Stent received her bachelor’s from Cambridge University, her Master of Science with distinction from the London School of Economics and Political Science, and her master’s and doctorate from Harvard University.
Jill Dougherty’s area of expertise is Russia. She is a Global Fellow at the Woodrow Wilson International Center for Scholars and a CNN Contributor on Russia issues.
She served as CNN correspondent for three decades, reporting from more than 50 countries, including Afghanistan, Iraq, Libya, China, North Korea and Russia. Her chief area of interest and expertise is Russia and the post-Soviet region. She left CNN in 2014 in order to carry out research and writing on the Russia media and the Russian government’s international and domestic communications strategy.
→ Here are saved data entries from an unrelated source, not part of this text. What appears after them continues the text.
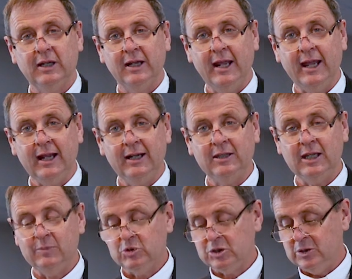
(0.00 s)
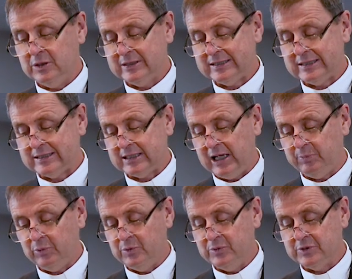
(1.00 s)
and handed them to his
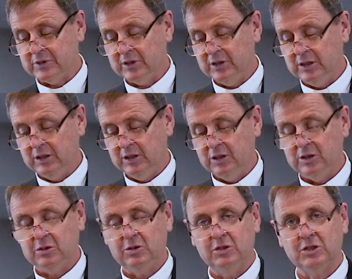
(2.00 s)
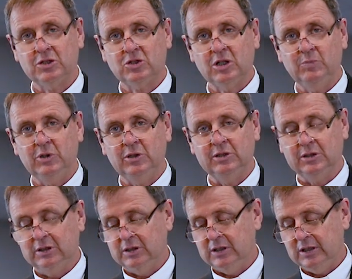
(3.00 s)
disciples to distribute
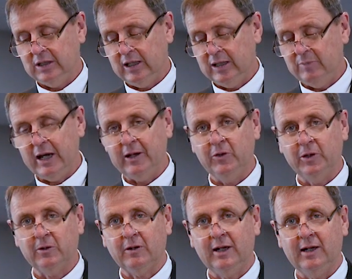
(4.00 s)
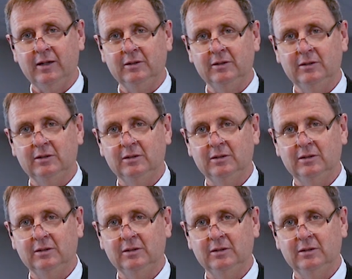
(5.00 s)
among the crowd.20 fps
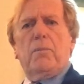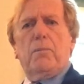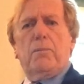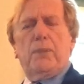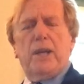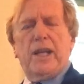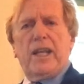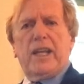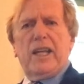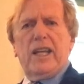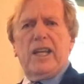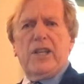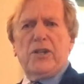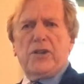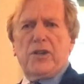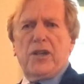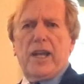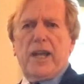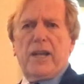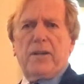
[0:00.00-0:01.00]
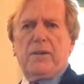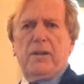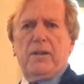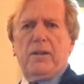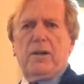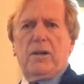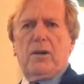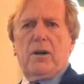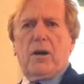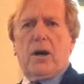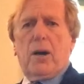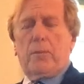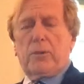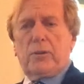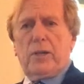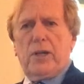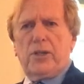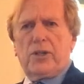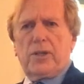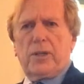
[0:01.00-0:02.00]
big internet
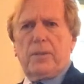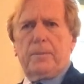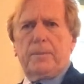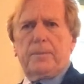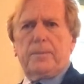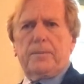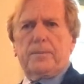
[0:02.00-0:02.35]
operation.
She continues with CNN as a Contributor, providing on-air expert commentary on Russia.
Jill Dougherty joined CNN in 1983, shortly after it was founded by Ted Turner. She served as CNN’s Moscow Bureau Chief for nine years, named to that post in 1997. Based in Moscow, she covered many significant news events in Russia and the former Soviet Union, including the presidencies of Boris Yeltsin and Vladimir Putin, Russia’s post-Soviet economic transition, terrorist attacks, the conflict in Chechnya, Georgia’s Rose Revolution and Ukraine’s Orange Revolution.
Dougherty served as CNN White House correspondent from 1991-1997. From 2008 through 2013 she covered the U.S. State Department as CNN’s Foreign Affairs Correspondent. She also served as U.S. Affairs Editor for CNN International, and as Managing Editor CNN International, Asia-Pacific, based at the network’s regional headquarters in Hong Kong.
In 2014 she was selected as a fellow at the Shorenstein Center on Media, Politics and Public Policy at Harvard University’s John F. Kennedy School of Government where she examined Russia’s public diplomacy, media and propaganda strategy. In 2014-2015 she continued her research as a Public Policy Scholar at the Woodrow Wilson International Center for Scholars in Washington, D.C. She also carried out field research at the International Centre for Defense and Security in Tallinn, Estonia.
She has a B.A. in Slavic languages and literature from the University of Michigan, a certificate of language study at Leningrad State University, and a master’s degree from Georgetown University. Her graduate thesis explored “Russia’s Soft Power Diplomacy.” Her articles have appeared on cnn.com, washingtonpost.com, The Wilson Quarterly, theatlantic.com, themoscowtimes.com and other websites and publications. Jill Dougherty is a member of the Council on Foreign Relations and the World Affairs Council.